Although 3i’s price per share is significant, the remainder of its portfolio appears less exciting. Its second-largest investment is a 30 percent stake in the listed 3i Infrastructure fund valued at £879 million, followed by a £586 million investment in Cirtec Medical, a manufacturer of medical devices.
Considerations for Investors
The current short interest for 3i remains minimal, below 1 percent. The stock did experience a 3 percent drop recently, but further details regarding the rationale behind ShadowFall’s position may emerge.
This situation highlights that 3i’s significant exposure to Action effectively makes its shares a proxy for the retailer. The investment has become somewhat skewed, diverging from traditional investment trusts found on London’s market.

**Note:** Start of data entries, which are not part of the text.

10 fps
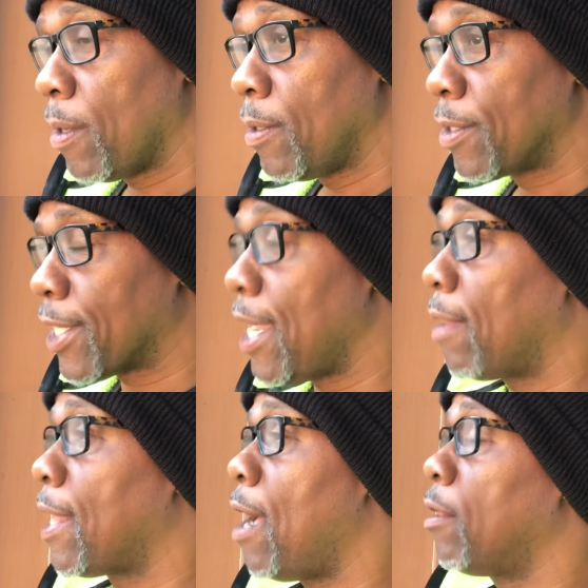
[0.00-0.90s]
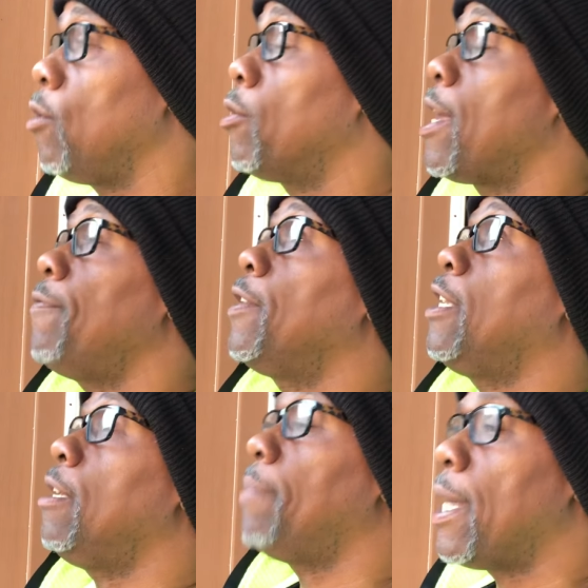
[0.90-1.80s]
Say out loud, Lord, I
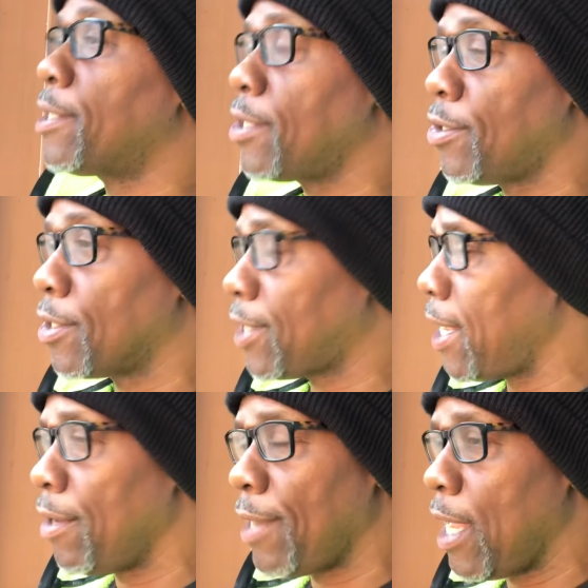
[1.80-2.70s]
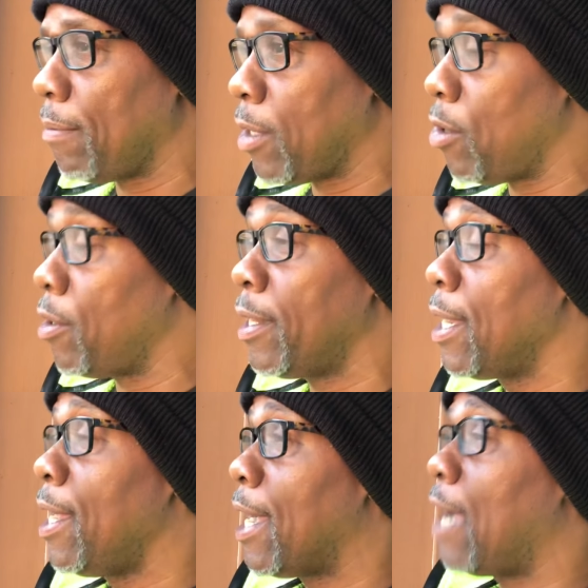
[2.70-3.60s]
forgive my sister. Say her name. Lord,
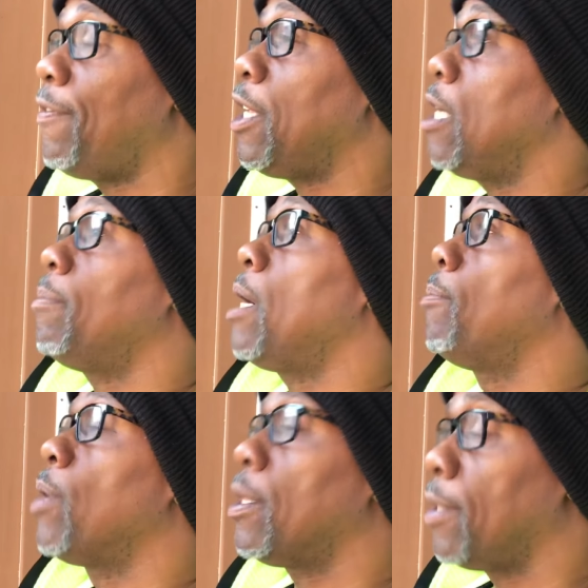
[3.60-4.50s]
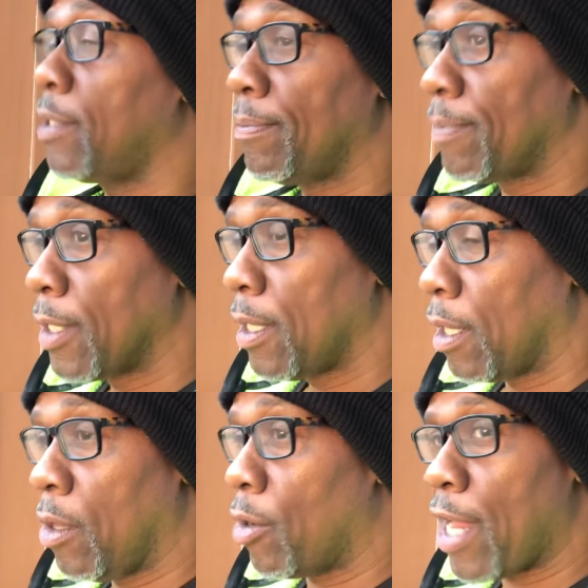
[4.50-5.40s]
I forgive my brother.
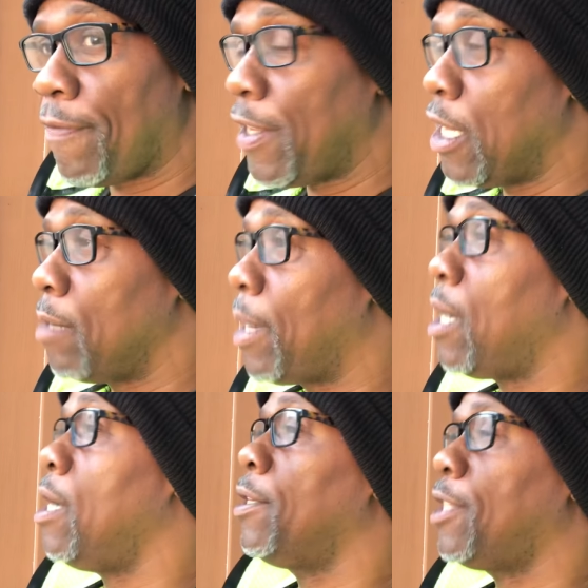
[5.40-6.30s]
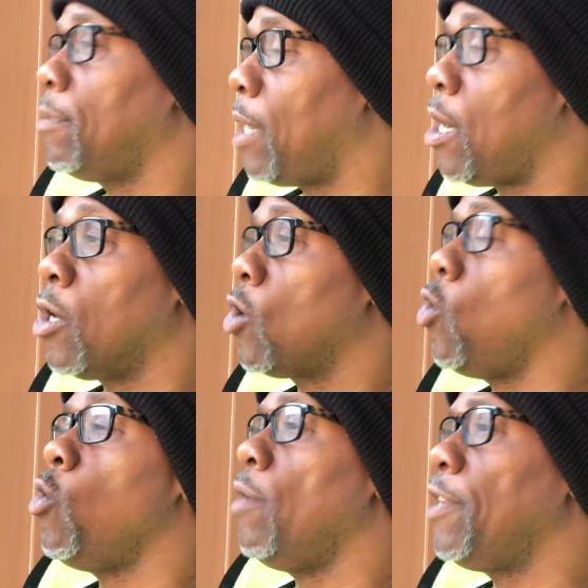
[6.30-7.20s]
Lord, I forgive my auntie, my uncle,
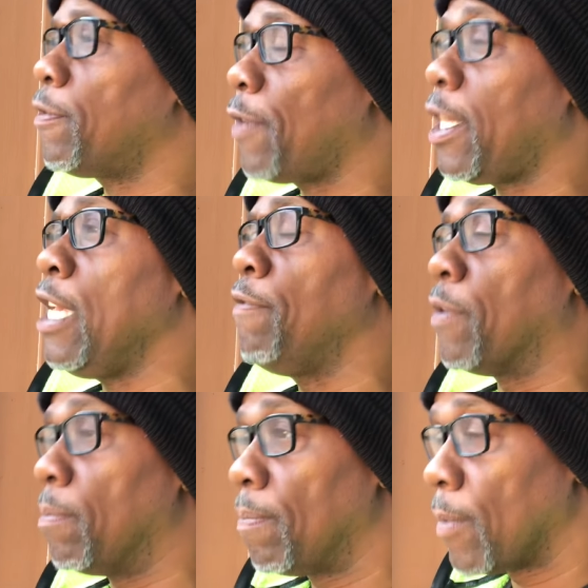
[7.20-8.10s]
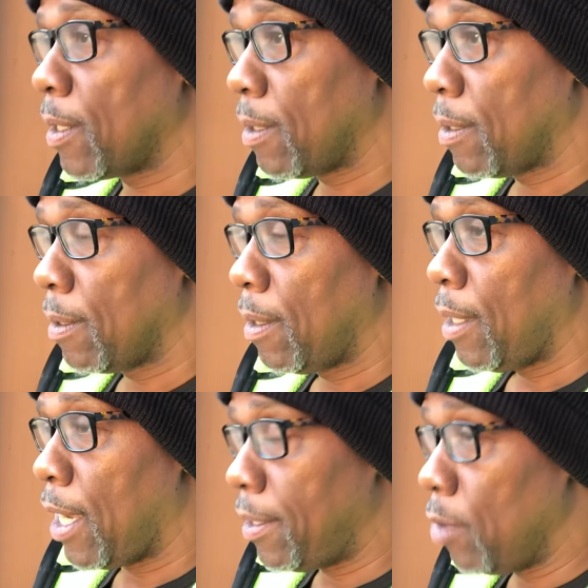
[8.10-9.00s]
whoever it is, forgive them.
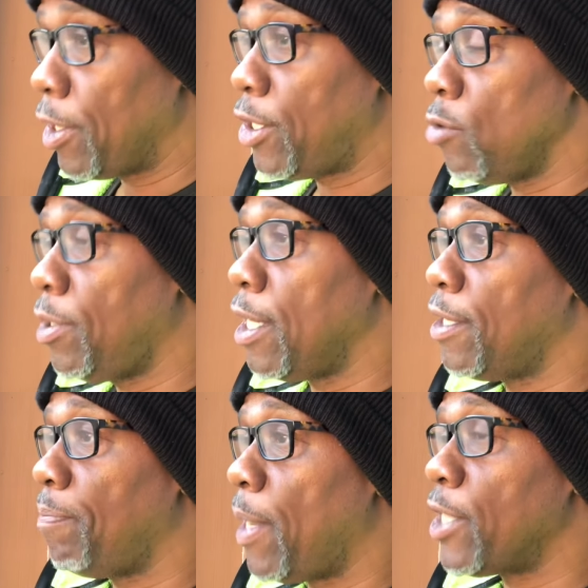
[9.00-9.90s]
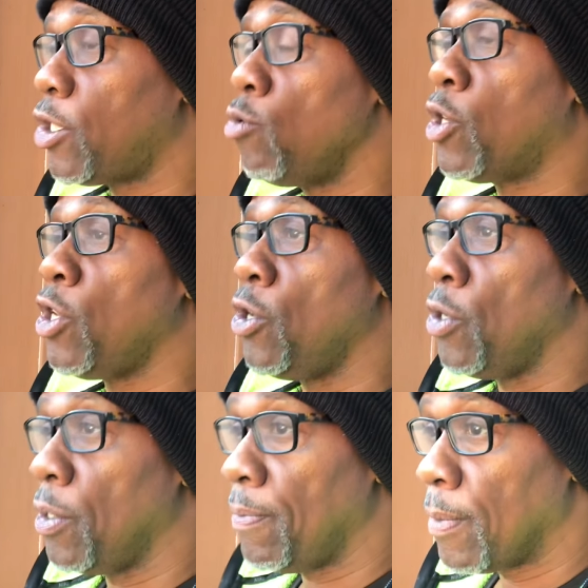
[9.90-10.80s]
And know that you did the best you
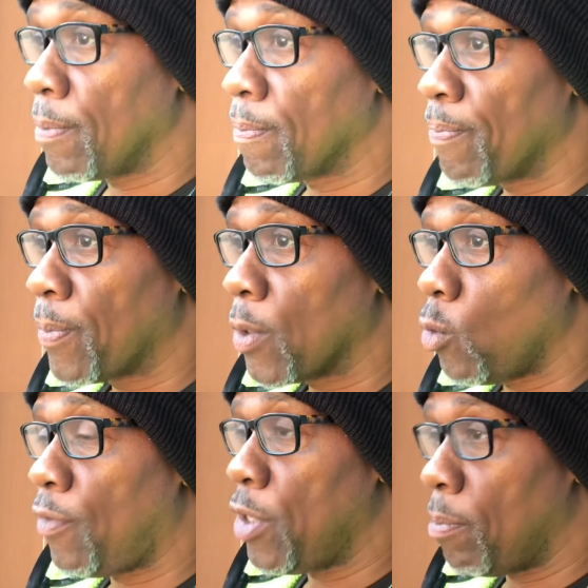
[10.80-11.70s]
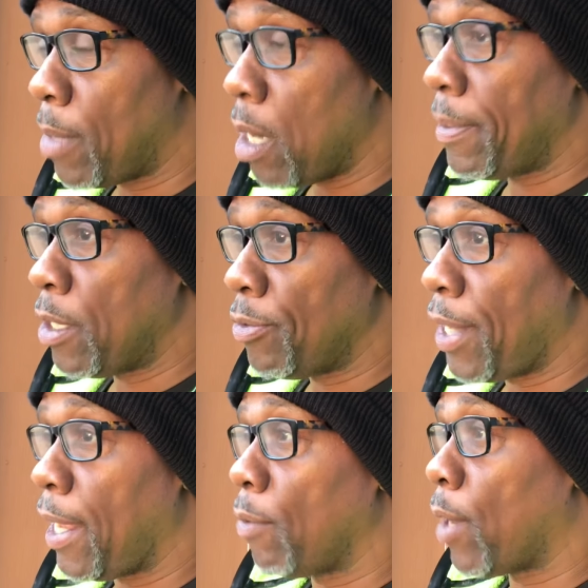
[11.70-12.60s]
could with your mom and your
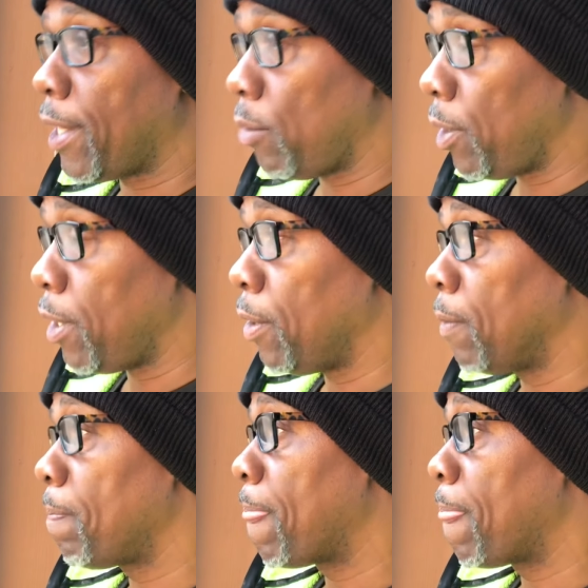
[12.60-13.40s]
dad while they were here.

While Action represents a strong asset, 3i is additionally bolstered by approximately £1 billion in liquidity and low gearing. However, such a concentrated investment carries risks: any adverse developments at Action could adversely affect 3i’s performance. Investors should remain aware that, despite Action’s strong growth and market size, it does not possess a distinctly durable competitive advantage to ensure its expansion in new markets. Since this analysis classified the stock as a buy in May of the previous year, it has provided a return of 88 percent. With the absence of a clear exit strategy from Action and its continued concentration, some investors might consider taking profits.
Advice: Hold. Why: Concentration risk is becoming increasingly significant.